# Custom AMX



## micyou03 (Apr 8, 2003)

I just finished this one tonight. I always wanted the Aurora version of this car. Now I have the Artin version. Well sort of:




























This car started as an AMT 1/43rd 1969 AMX. I painted, assembled, striped and detailed it. Then I dipped it in Future floor wax tree times.

I also had to modify the Artin chassis to extend the wheel base a bit nad make it longer so there would be room for the screws to hit the posts.


----------



## mamilligan (Feb 1, 2003)

Are they repoping those old AMT kits or are they still swap meet gold? I used to see them for ~$5 but they went up to ~$15 at Carlisle last year.


----------



## 22tall (Jul 28, 2002)

Nice work micyou03. I love the Aurora AMX. It is so darned cute on the track.


----------



## micyou03 (Apr 8, 2003)

mamilligan said:


> Are they repoping those old AMT kits or are they still swap meet gold? I used to see them for ~$5 but they went up to ~$15 at Carlisle last year.

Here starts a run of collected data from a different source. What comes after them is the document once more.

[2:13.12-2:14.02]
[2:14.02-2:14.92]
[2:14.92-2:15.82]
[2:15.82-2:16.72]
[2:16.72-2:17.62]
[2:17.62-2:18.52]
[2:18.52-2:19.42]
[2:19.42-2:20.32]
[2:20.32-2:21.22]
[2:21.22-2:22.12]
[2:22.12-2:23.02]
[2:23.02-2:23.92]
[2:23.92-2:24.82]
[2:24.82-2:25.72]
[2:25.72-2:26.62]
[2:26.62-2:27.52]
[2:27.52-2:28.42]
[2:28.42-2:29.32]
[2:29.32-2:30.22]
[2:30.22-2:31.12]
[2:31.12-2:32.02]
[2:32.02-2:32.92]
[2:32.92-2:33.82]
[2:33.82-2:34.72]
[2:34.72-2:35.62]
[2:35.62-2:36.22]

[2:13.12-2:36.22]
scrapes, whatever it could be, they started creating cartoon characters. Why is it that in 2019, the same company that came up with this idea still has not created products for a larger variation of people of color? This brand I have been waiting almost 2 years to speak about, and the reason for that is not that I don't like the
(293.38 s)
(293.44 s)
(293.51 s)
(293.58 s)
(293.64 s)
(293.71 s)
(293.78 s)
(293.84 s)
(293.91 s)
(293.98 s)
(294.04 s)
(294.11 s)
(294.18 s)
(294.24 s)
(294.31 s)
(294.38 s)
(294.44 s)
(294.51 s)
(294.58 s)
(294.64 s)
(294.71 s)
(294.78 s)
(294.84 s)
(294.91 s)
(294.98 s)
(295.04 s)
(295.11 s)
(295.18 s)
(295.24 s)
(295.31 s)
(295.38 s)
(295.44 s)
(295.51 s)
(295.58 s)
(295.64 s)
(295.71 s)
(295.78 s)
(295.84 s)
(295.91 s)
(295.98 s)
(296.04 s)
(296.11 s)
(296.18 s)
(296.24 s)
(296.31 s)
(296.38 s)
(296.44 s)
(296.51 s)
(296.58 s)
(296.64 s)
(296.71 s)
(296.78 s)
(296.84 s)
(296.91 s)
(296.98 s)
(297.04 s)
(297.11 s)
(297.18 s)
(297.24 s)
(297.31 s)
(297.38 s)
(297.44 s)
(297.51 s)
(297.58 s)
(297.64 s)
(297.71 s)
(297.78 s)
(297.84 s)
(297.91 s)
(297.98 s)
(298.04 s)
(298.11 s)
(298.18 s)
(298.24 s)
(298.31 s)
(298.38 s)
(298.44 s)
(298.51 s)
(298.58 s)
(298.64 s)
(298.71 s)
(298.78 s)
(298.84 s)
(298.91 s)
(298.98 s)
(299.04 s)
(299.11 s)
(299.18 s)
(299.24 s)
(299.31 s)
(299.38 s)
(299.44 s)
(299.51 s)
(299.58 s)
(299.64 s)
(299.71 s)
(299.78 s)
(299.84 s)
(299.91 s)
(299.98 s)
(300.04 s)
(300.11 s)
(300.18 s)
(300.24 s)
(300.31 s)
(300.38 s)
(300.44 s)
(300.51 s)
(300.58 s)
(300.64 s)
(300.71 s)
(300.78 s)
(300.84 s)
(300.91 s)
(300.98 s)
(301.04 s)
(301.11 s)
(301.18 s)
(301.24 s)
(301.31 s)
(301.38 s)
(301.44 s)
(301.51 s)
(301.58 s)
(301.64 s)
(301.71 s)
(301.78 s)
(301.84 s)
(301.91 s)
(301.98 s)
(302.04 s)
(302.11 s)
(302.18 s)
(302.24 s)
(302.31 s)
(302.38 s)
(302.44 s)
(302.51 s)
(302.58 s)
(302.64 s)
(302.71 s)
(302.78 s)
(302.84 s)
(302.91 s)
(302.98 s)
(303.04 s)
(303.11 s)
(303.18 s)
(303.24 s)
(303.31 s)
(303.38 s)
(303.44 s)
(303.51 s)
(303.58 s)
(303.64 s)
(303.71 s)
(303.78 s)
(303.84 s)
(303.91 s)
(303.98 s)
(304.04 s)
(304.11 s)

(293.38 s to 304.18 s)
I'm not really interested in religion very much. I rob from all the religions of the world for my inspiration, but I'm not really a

They are the old ones. I,ve been paying $5-$11 plus shipping on ebay.


----------



## roadrner (Jul 21, 1999)

At first glance I thought it was the Aurora. Nice one Mic! :thumbsup: rr


----------



## WesJY (Mar 4, 2004)

awesome!! :thumbsup:

I am gonna try future floor wax one day.

Wes


----------



## A/FX Nut (May 28, 2004)

That is real nice work. I'll have to remember the floor wax at the store this weekend.


----------



## DACSIGNS (Aug 18, 2004)

Great lookin cars like that makes me want to try another scale but I aint organized enuff to get the HO stuff done I got in the works.
Very nice Mike---Circle Track DAC


----------



## AfxToo (Aug 29, 2003)

Very attractive looking car. Have you ever tried doing a black wash on chrome grilles just to give it a more open and 3D look?


----------



## JPRcustoms (Aug 24, 2004)

Mike.....great paint/wax job!! I love the AMC pony cars.....sad that they never got the praise that was heaped upon the big 3, leaving them always a little out of the loop. I'd take a 401 AMX over most cars of the same era. Nice one Mike!!
Joe


----------



## micyou03 (Apr 8, 2003)

AfxToo said:


> Very attractive looking car. Have you ever tried doing a black wash on chrome grilles just to give it a more open and 3D look?


I didn't think of that and I never tried it. Do you think I can do it over the Future? I think it would look very good.

You are talking about using thinned black and then wiping it off right? If not can you explain?


----------



## AfxToo (Aug 29, 2003)

Yes thinned out semi-flat black, wiped off so it only stays in the recesses. The semi-flat has just the right amount of reflectivity to give a metallic impression but flat works okay too. Testors actually has a premixed black wash color just for this use with chrome pieces. This technique also works well with sidepipes, certain types of wheels, engines, etc. Give it a try to add more of a 3D look to chrome pieces.

I'm a little concerned about it getting gooey from the Future. Try it with another chrome piece first. The JL pullback AMX is a good candidate for testing.


----------



## micyou03 (Apr 8, 2003)

Thanks AfxToo.


----------



## doctorslotcar (Jul 25, 2004)

UF-DA, Shes a beauty Man- cool blue- was it air brushed or rattle can ??


----------



## AfxToo (Aug 29, 2003)

Try the blackwashing technique on the XT wheels that come with the tuner cars. It gives them a radically better appearance. It also works well on the 5 spoke mags but the effect is less pronounced but still very nice.


----------



## micyou03 (Apr 8, 2003)

doctorslotcar said:


> UF-DA, Shes a beauty Man- cool blue- was it air brushed or rattle can ??



Rustoleum Painter's Touch rattle can.


----------



## rodstrguy (Feb 14, 2002)

Super job on that paint, Like some one said before, I thought it was an Aurora AMX at first...


----------



## ParkRNDL (Mar 20, 2002)

WOW! That is SCHWEET! I've been dying to get an original Tjet AMX. I have a couple of Tuff Ones, but I want a no-numbers Tjet one... that one is a dead ringer for the blue one till you look close and see that there's more detail than the HO one...

--rick


----------



## micyou03 (Apr 8, 2003)

ParkRNDL said:


> WOW! That is SCHWEET! I've been dying to get an original Tjet AMX. I have a couple of Tuff Ones, but I want a no-numbers Tjet one... that one is a dead ringer for the blue one till you look close and see that there's more detail than the HO one...
> 
> --rick


I always wanted the no numbers one too, now I have a big one.


----------